The <grid_types> element is a container for the <grid_type> elements. The grid_type is a description of the underlying grid upon which the data are defined. Right now only two values are allowed, "regular" and "scattered". When the new user interface asks for a list of all possible operations for a particular data set, variable and axes selection it will only display operations that match the underlying grid_type of the selected variable.
<grid_types>
<grid_type name="regular" />
</grid_types>
Finally, the user interface presents the user a collection of options that control some characteristics of the final product.

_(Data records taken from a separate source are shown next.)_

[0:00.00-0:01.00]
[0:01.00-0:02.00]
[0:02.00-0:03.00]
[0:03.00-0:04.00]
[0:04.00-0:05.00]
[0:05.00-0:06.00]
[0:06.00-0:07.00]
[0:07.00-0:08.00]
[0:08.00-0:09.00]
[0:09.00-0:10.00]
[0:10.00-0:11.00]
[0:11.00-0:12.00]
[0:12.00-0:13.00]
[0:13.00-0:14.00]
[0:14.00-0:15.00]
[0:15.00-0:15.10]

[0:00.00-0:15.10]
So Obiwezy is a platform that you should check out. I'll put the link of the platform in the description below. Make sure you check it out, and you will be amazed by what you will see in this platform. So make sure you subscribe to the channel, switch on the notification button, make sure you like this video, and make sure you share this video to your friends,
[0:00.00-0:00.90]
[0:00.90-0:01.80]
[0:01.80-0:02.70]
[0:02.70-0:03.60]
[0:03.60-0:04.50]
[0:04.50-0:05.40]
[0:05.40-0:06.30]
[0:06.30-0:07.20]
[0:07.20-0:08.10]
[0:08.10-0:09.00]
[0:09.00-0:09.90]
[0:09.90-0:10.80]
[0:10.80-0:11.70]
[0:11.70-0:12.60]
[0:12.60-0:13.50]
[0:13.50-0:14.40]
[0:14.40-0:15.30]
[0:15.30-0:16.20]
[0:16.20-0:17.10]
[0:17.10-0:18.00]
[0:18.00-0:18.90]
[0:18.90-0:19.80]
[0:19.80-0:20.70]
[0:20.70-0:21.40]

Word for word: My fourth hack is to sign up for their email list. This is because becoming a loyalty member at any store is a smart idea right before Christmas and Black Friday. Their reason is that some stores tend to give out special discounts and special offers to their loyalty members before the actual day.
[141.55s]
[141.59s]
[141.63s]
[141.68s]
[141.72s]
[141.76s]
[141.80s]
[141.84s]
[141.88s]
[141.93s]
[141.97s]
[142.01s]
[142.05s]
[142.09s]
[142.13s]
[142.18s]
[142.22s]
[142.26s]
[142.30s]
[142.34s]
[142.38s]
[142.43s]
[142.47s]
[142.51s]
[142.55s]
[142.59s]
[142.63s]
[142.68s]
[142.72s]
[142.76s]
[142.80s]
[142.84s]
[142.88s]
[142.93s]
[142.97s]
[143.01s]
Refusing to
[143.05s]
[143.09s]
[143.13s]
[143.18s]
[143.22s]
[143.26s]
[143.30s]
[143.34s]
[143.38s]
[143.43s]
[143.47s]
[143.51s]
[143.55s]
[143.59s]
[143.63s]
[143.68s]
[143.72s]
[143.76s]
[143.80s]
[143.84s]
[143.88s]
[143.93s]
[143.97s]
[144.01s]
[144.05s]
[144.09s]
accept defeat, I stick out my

<optiondef IDREF="Options_Data"/>
Which options go with which operation in the new user interface is controlled by this association with entries in the options.xml file.
There are a few more things we need to learn about the file to fully understand how it is used in LAS to build operations. The operations in the visualization category appear in the left-hand navigation section of the UI. Those operations have additional information in their <region> section.
For example, the operations that makes 1D plots along the x, y, or z axis looks like this:
<operation ID="Plot_1D_zoom" default="true" name="Line plot"
minvars="1" maxvars="12"
type="Line Plots" output_template="zoom"
service_action="Plot_1D" order="0102"
category="visualization" isZoomable="true">
<service>ferret</service>
<response ID="PlotResp">
<result type="image" ID="plot_image" streamable="true" mime_type="image/gif" file_suffix=".gif"/>
<!-- <result type="ps" ID="plot_postscript" streamable="true" mime_type="application/postscript" file_suffix=".ps"/> -->
<result type="image" ID="ref_map" file_suffix=".gif"/>
<result type="map_scale" ID="map_scale" file_suffix=".xml"/>
<result type="debug" ID="debug" file_suffix=".txt"/>
<result type="cancel" ID="cancel" file_suffix=".txt"/>
</response>
<region>
<intervals name="x" type="Line Plots" title="Longitude"/>
<intervals name="y" type="Line Plots" title="Latitude"/>
<intervals name="z" type="Line Plots" title="Depth"/>
<!--<intervals name="t" />-->
</region>
<grid_types>
<grid_type name="regular" />
</grid_types>
<optiondef IDREF="Options_1D_7"/>
</operation>
In this case, since the operation is a visualization it will appear in the left-hand navigation section of the interface. These operations are group according to the dimension which is specified as an interval (rather than as a fixed point). In the collection of <interval> elements, the type groups these with other "Line Plots" operations and specifies the name that will appear in the interface when presenting this type of plot to the user in the <title> element.